An industrial furnace workshop in Nanjing, capital of Jiangsu. Manufacturing makes up 45% of the province's GDP Costfoto/NurPhoto via Reuters
  • Deal to attract Chinese manufacturers
  • Jiangsu is world’s 12th largest economy
  • Focus on solar, hydrogen and healthcare

Abu Dhabi is turning to the Chinese province of Jiangsu, the 12th largest economy in the world, as it seeks to expand its manufacturing sector.

The Abu Dhabi Department of Economic Development and Jiangsu Provincial Overseas Cooperation and Investment Company have signed an agreement that aims to attract more Chinese industrial investments.

The focus is on manufacturers that specialise in solar, hydrogen, electric vehicles, healthcare, 3D printing and petroleum equipment making.

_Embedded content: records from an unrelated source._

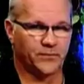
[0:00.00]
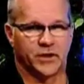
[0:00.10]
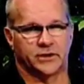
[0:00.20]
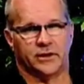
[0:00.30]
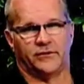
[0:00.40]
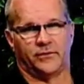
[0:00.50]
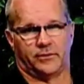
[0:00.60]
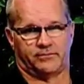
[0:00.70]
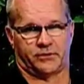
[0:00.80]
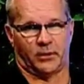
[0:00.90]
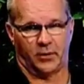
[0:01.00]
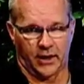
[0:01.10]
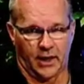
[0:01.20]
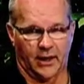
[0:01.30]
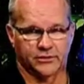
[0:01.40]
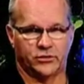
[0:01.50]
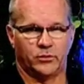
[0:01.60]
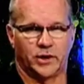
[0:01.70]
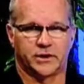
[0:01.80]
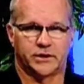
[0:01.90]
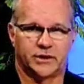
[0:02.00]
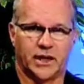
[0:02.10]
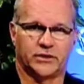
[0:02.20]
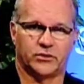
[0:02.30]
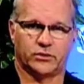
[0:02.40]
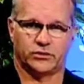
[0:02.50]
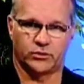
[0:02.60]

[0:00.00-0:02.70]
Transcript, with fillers: is if uh, somebody has too much attention, there's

The agreement, signed on the sidelines of a Chinese government delegation’s visit to Abu Dhabi in October, also seeks to advance the development of industrial zones.

Jiangsu, a coastal province in eastern China, had a GDP of about 12.3 trillion yuan ($1.7 trillion) in 2022, making its economy bigger than South Korea’s or Spain’s.

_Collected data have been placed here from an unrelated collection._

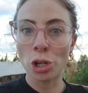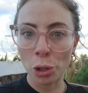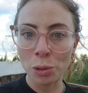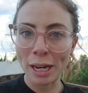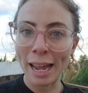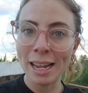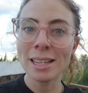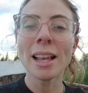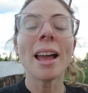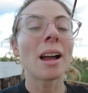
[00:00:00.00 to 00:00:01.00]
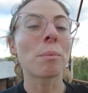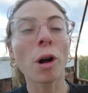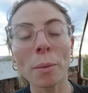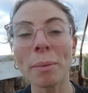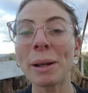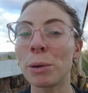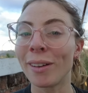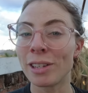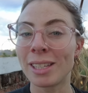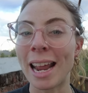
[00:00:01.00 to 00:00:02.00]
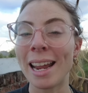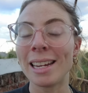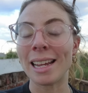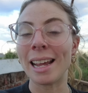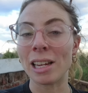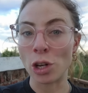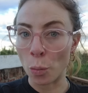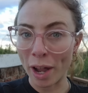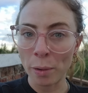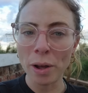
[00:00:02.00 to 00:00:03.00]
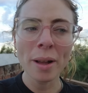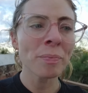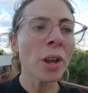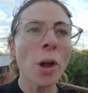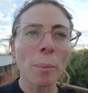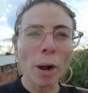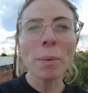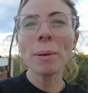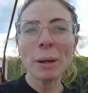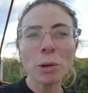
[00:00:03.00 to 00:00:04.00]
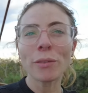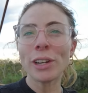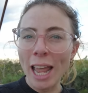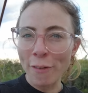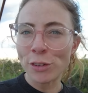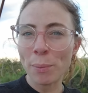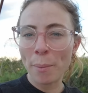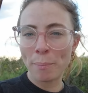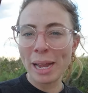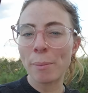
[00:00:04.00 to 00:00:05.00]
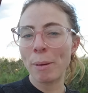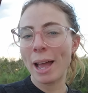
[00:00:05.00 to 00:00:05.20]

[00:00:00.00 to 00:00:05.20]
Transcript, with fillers: two days and probably would have stayed in Uaiwa, Probably would have left my big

Manufacturing activities make up more than 45 percent of Jiangsu’s GDP. Its trade with the UAE rose 18 percent in 2022 to reach AED22.7 billion ($6.2 billion).

“We believe this partnership will propel our efforts” to expand the sector, said Arafat Al Yafei, executive director of Abu Dhabi’s Industrial Development Bureau.

The emirate aims to double the size of its manufacturing sector by 2031. 

Abu Dhabi’s non-oil real GDP stood at AED154 billion in the second quarter of 2023, up from AED146 billion in Q1 and the highest quarterly figure since 2014. 

The Statistics Centre Abu Dhabi’s report for Q2 showed that the emirate’s economy grew by 3.5 percent year on year, slowing from 3.9 percent in the previous quarter but driven by non-oil growth of more than 12 percent. 

Analysts have revised up their growth forecasts for Abu Dhabi on the back of the figures.

“Although we had anticipated that growth would slow in Q2, it still surprised to the upside,” BMI said in a research note.

BMI’s forecast has been raised from 1 percent to 2.6 percent this year and from 3 percent to 4 percent for 2024.

Outperforming non-oil activity will keep Abu Dhabi’s 2023 growth above the 2015-19 average of 2.1 percent, BMI predicted.

“We expect that the rapid progress on diversification plans will keep the growth rate in non-oil activity in double digits in the second half of 2023,” it said.

Non-oil activity made up 53.7 percent of Abu Dhabi’s GDP in Q2.